▸ **RECORD EXCERPTS**
::::::::

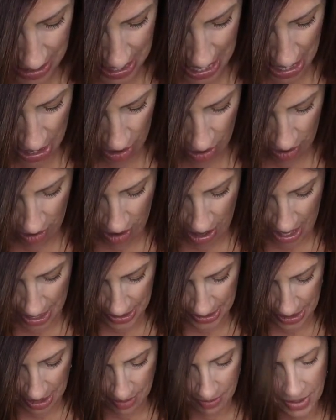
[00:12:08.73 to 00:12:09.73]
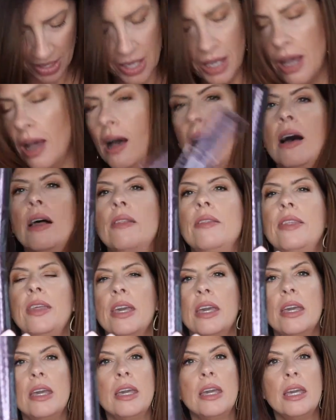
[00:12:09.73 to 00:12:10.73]
They are awesome.
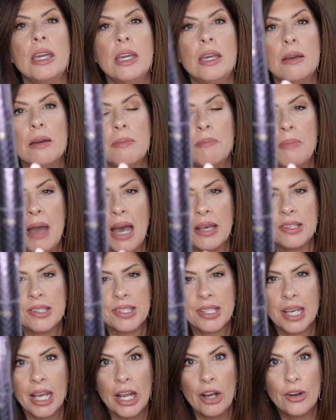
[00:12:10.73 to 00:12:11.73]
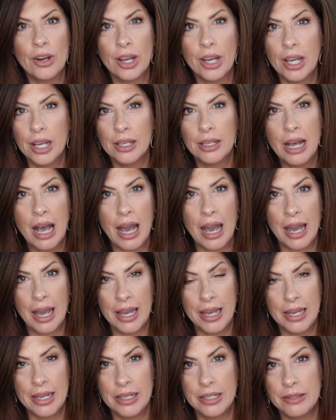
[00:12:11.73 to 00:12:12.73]
The mascara,
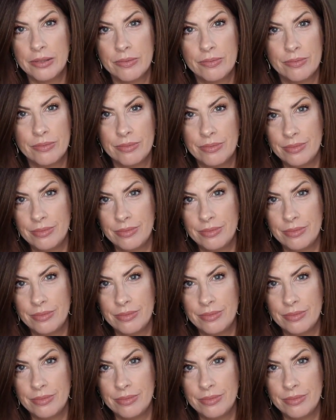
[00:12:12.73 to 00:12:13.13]
I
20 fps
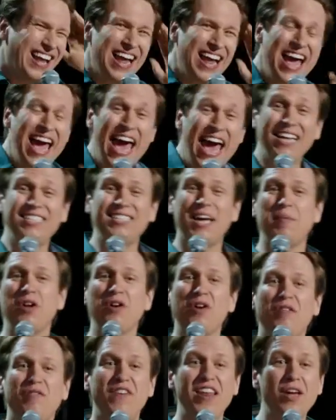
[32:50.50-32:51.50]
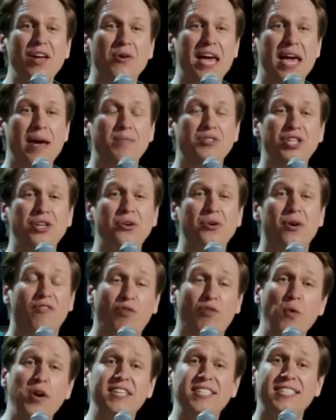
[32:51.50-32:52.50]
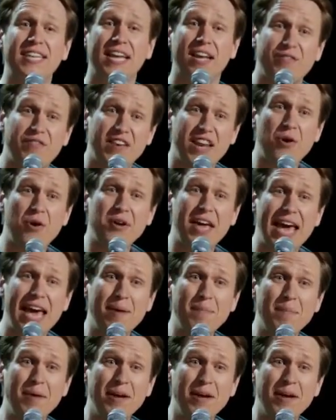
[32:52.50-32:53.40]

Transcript: Anytime you hear a video game, too, a voice in a video game,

::::::::

▸ **REQUIREMENT**
Word for word, repeat the lines of data above, omitting every picture.

▸ **RESPONSE FOR THIS EXERCISE**
[00:12:08.73 to 00:12:09.73]
[00:12:09.73 to 00:12:10.73]
They are awesome.
[00:12:10.73 to 00:12:11.73]
[00:12:11.73 to 00:12:12.73]
The mascara,
[00:12:12.73 to 00:12:13.13]
I
20 fps
[32:50.50-32:51.50]
[32:51.50-32:52.50]
[32:52.50-32:53.40]

Transcript: Anytime you hear a video game, too, a voice in a video game,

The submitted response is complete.